I wish I could turn it off.  But I'm somehow drawn to the stories and the people and the tragedy.  I'm thinking it's because no matter how many times I hear it or what new information I learn, I just can't make sense of it in my mind.  If it somehow made sense then I could rationalize it all.  But I can't.

This morning when I arrived in my classroom, I was so happy to be there.  I was anxious to see my students.  The teachers were prepared, as we are every day to teach, nurture and take care of each student.  We would get as much strength today from them as they got from us.  I noticed the teachers held their gaze a bit longer when greeting each other this morning.  Parents gave us hugs and pats and looks of confidence and trust.  Our principal was omnipresent, as was the feeling of unity and safety.  It made me very proud to be a teacher today.

One of the stories that resounds with me is the story of Charlotte Bacon, who would have turned 7 in February.  On the morning of the shooting, Charlotte had begged and pleaded with her mom to wear a new pink dress and white boots that had been bought for the holidays.  Her mother finally relented and Charlotte was probably on top of the world as she arrived at school in her new dress and boots.  I can picture the bright smile on her face, the proud look in her eyes.

Today, I thought of the many times I had not allowed my own daughter to wear that special outfit or get her ears pierced when I thought it wasn't time or she was too young.  I thought of special things even I have "saved" for a special occasion.  The special piece of jewelry or the favorite sweater or shirt.  The new pair of shoes or coat that I would wait to wear.   Silly things, like a new baking sheet that I have saved for a special time to bake.

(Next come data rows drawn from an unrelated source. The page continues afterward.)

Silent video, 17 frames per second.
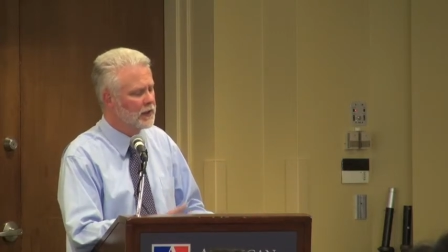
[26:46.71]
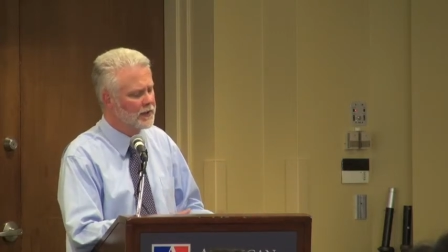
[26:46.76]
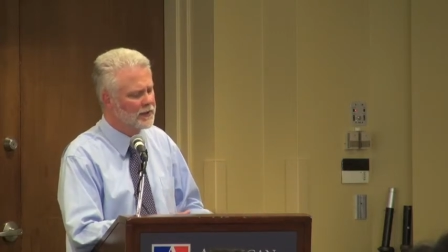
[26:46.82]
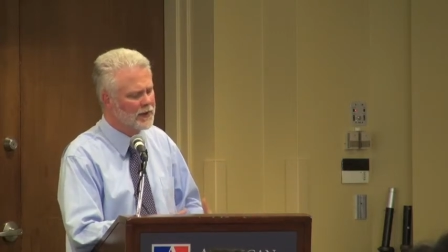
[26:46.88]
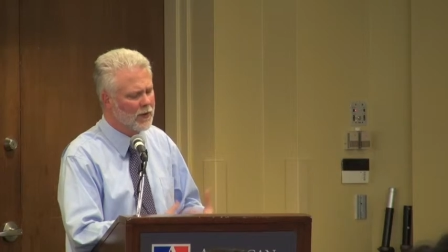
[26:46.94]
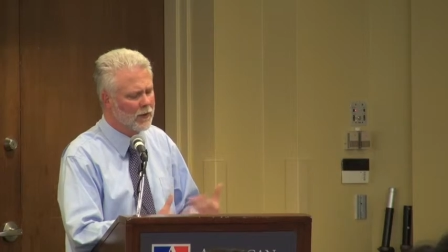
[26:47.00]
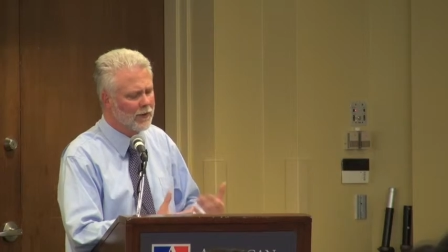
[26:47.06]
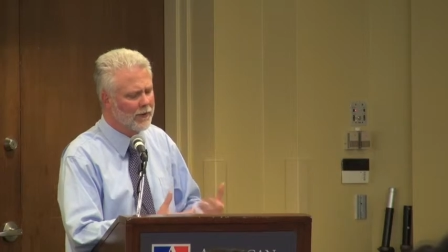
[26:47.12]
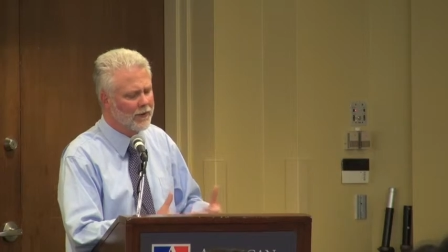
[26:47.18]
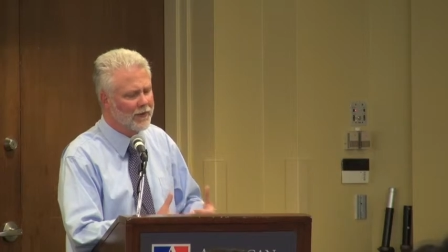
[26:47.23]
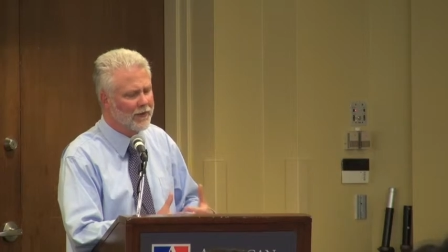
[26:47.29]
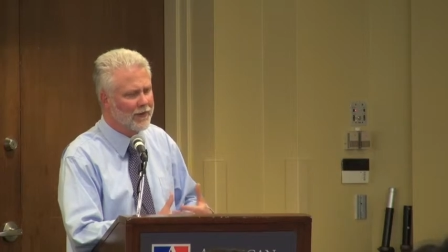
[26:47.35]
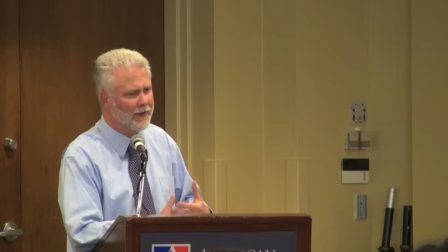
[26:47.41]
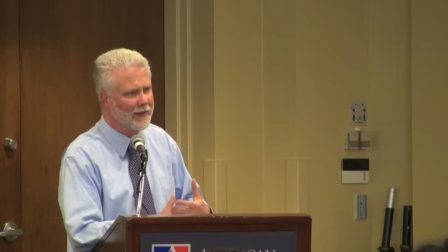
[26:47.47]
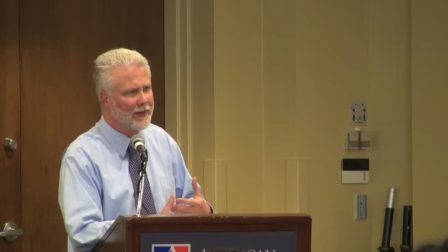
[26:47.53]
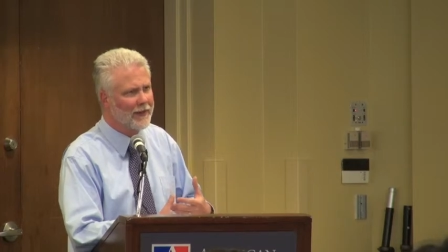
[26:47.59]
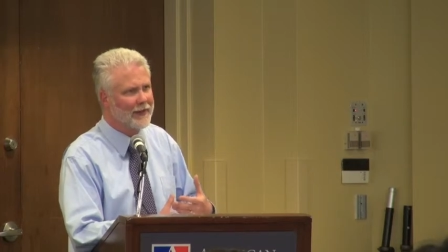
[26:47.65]
So
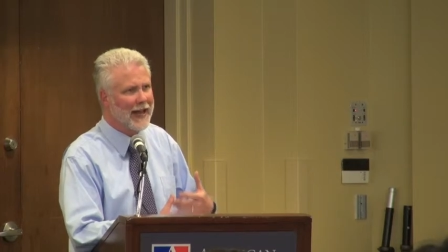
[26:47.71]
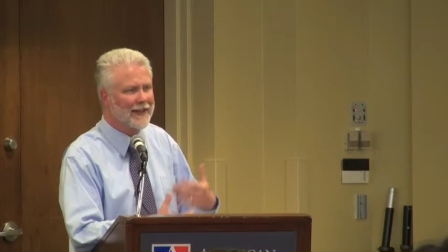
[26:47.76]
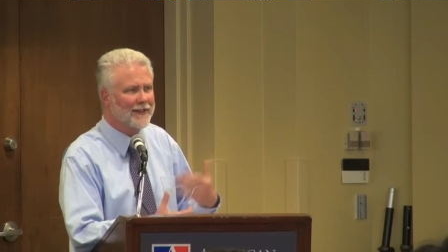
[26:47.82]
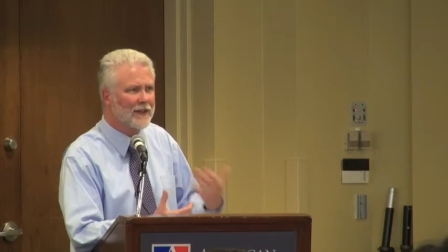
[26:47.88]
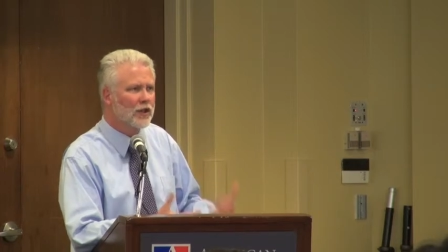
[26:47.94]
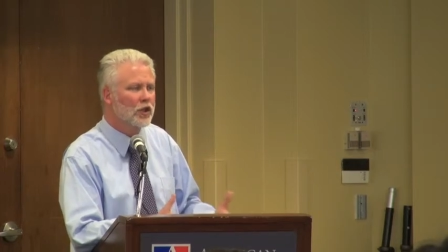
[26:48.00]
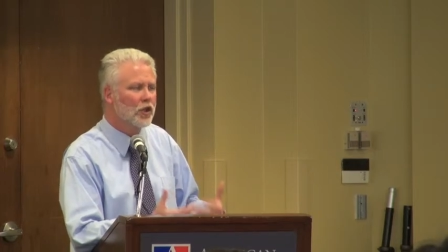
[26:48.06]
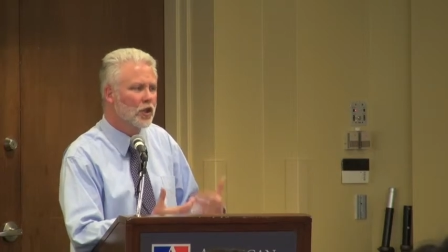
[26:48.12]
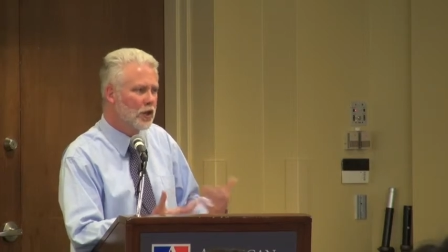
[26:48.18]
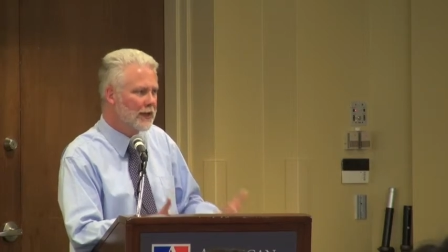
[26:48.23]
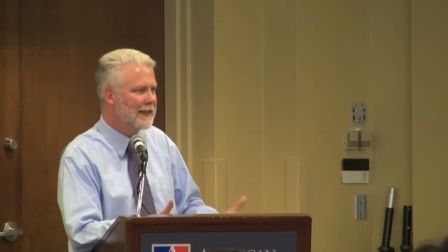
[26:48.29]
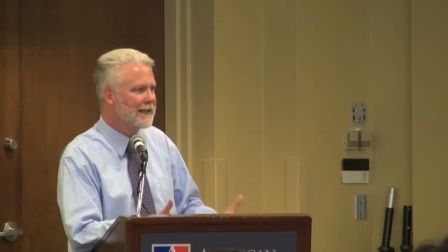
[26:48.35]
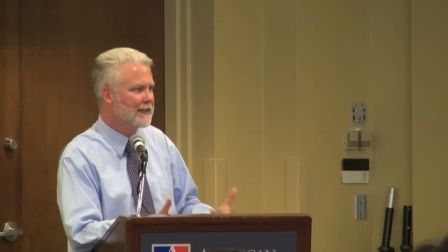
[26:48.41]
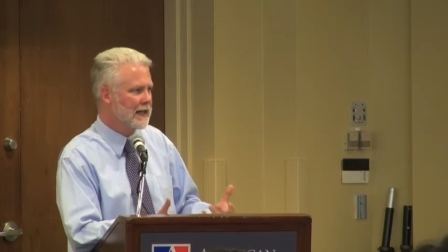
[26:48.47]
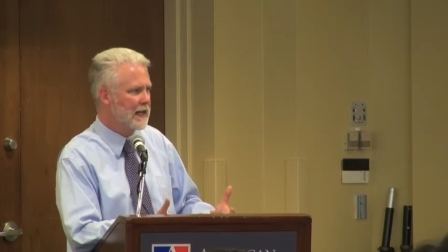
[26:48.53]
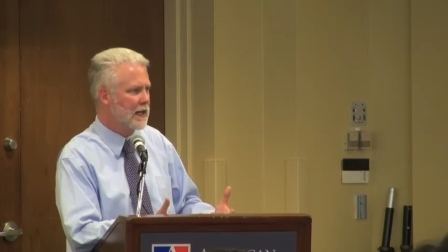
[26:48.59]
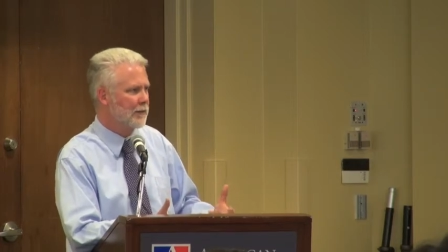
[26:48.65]
that's a good
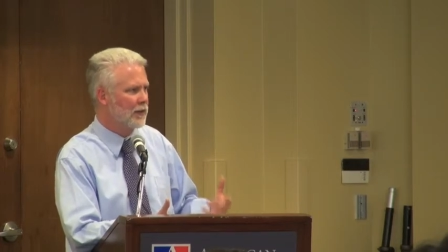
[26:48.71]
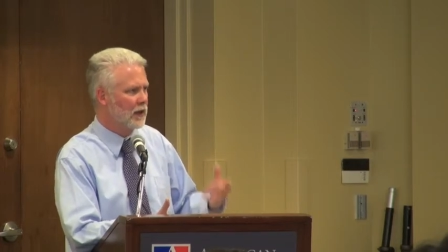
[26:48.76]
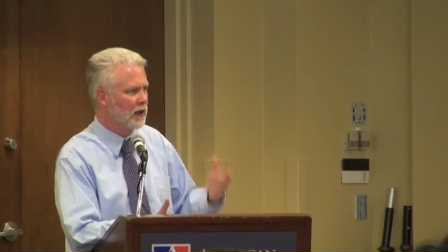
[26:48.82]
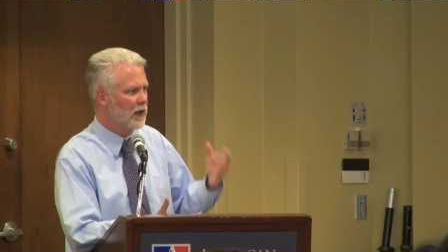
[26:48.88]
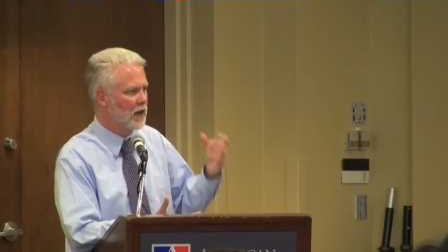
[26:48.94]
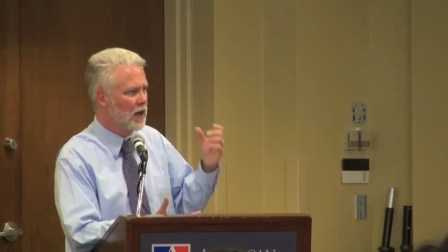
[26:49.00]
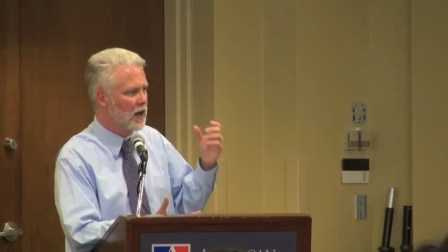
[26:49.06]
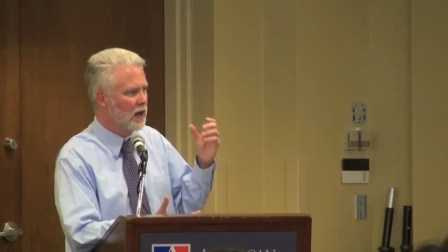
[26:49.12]
example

I'm sure Charlotte's mother was so grateful that she allowed her daughter to wear the new dress and boots to school on Friday.  I think we can all learn an important lesson from her.  After all, what are we waiting for?

So let's go ahead and wear the new pink dress.  And the new boots.  That special tie or shirt.  Let's use the new bowl or carry that special purse.  Let's write with that special pen on that beautiful paper.

Tomorrow, I'm gonna wear the new coat I've been saving for a special occasion.   Because it is a special occasion.

It's Tuesday.

5 comments:

  1. This is so heartbreaking and true... it would have been so unfair for that mom to feel guilty about a dress for the rest of her life, when she never ever would have imagined losing her angel that day.
    I have taken a step back as a parent AND a teacher... what's worth the argument and what isn't? It really makes you stop and think about what you do and say each minute of each day.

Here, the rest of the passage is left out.